Naming Her Attackers
Even as she fought for her life, Alison had been building a case against the men who attacked her. During the assault, one of the men had accidentally called the other by his real first name — Frans — and Alison held onto it. Investigators used that detail, along with other evidence, to track down and arrest Frans du Toit and Theuns Kruger.
It emerged that the two men were already out on bail for a previous rape at the time they attacked Alison, and had been planning to rape and kill another woman the following day. In 1995, a Port Elizabeth High Court judge sentenced both men to life imprisonment, explicitly stating that they represented an ongoing danger to society.
From Victim to Advocate
Alison’s physical recovery was only the beginning. She went on to become one of the first South African women to speak openly and publicly about surviving rape, at a time when the subject was rarely discussed. She wrote a bestselling memoir, I Have Life, with journalist Marianne Thamm, and later became the subject of a feature film, Alison, which dramatized her ordeal and her recovery.
She built a career as an international motivational speaker, addressing audiences in dozens of countries about resilience, choice, and survival. Her honors include the Rotarian Paul Harris Award for “Courage Beyond the Norm,” Femina magazine’s first-ever Woman of Courage award, and recognition as Port Elizabeth’s Citizen of the Year. She married and had two sons, describing them as among the greatest gifts of her life after the attack.
The Fight Over Parole
Alison’s story didn’t end with her recovery, and neither did her attackers’ capacity to disrupt her life. In July 2023, South Africa’s Department of Correctional Services released both Frans du Toit and Theuns Kruger on parole after 28 years behind bars — without properly consulting Alison first, despite her having formally objected to their release multiple times over the years. She has said publicly that she always hoped she would never have to find out how she’d feel if they were freed.

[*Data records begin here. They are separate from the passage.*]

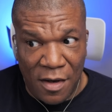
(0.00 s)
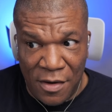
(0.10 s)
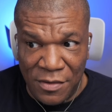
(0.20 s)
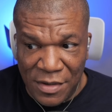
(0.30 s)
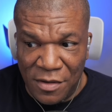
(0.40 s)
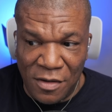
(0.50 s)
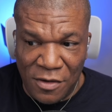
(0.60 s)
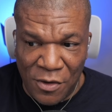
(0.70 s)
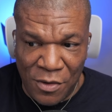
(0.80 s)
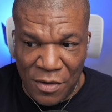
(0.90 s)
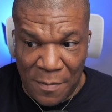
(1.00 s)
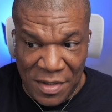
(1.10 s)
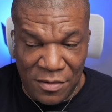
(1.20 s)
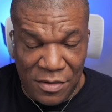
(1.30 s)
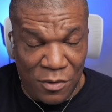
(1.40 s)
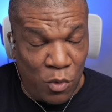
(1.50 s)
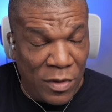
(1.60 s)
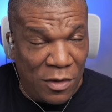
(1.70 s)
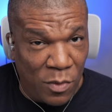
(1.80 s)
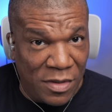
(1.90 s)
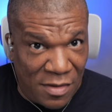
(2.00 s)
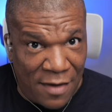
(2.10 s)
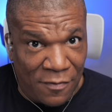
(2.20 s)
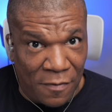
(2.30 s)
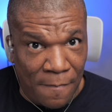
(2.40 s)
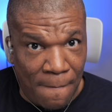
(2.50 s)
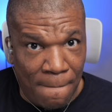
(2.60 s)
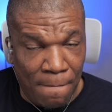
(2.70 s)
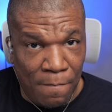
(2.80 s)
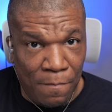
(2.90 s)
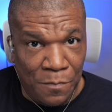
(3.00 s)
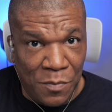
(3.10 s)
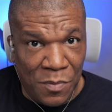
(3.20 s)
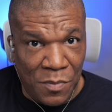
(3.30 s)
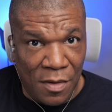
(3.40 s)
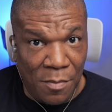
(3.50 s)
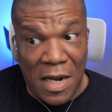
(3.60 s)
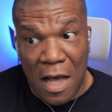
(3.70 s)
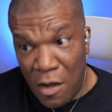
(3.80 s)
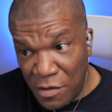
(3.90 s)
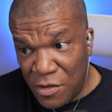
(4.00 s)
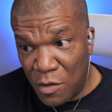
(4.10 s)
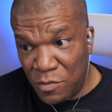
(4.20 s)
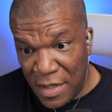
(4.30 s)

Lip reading: until 2027. But I also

The release provoked national outrage, including from lawmakers and advocacy groups who pointed out that both men had been on parole for a separate rape at the time they attacked Alison in the first place. Under mounting pressure and legal challenges, Correctional Services Minister Pieter Groenewald revoked the parole in February 2025, citing public safety, and both men were returned to prison.
A Second Fight for Her Life
Alison’s health took a severe turn in September 2024, when — amid the stress of her attackers’ release — she suffered a massive brain aneurysm. She underwent multiple emergency brain surgeries in Cape Town, first to stop the bleeding and later to relieve dangerous fluid pressure. For a time, she lost her sight and her ability to speak or move.

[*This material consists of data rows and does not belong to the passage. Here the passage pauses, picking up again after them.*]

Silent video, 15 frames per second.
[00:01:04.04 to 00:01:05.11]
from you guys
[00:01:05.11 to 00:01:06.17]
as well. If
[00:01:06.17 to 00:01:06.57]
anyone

Remarkably, she began to recover. A trust fund set up by supporters helped cover her medical and rehabilitation costs, since the health crisis left her unable to work. Through 2025 and into 2026, Alison has continued sharing updates on a long, difficult rehabilitation — relearning basic physical skills, regaining her sight, and slowly rebuilding her strength, much as she once did after 1994. She has been candid about how hard this second recovery has been, admitting there were stretches where even she, a professional source of inspiration to others, struggled to find hope for herself.
A Legacy That Outlasted the Attack
More than three decades after that night outside her apartment, Alison Botha’s story remains one of the most extraordinary accounts of human survival on record — not just because of what her body endured, but because of what she chose to do afterward. She turned an act meant to silence and erase her into a platform that helped break the silence around sexual violence in South Africa and beyond, inspiring survivors across the world to speak out and seek help.
Her ordeal is a reminder of how much damage two people can inflict in a single night — and how much strength one person can find to answer it.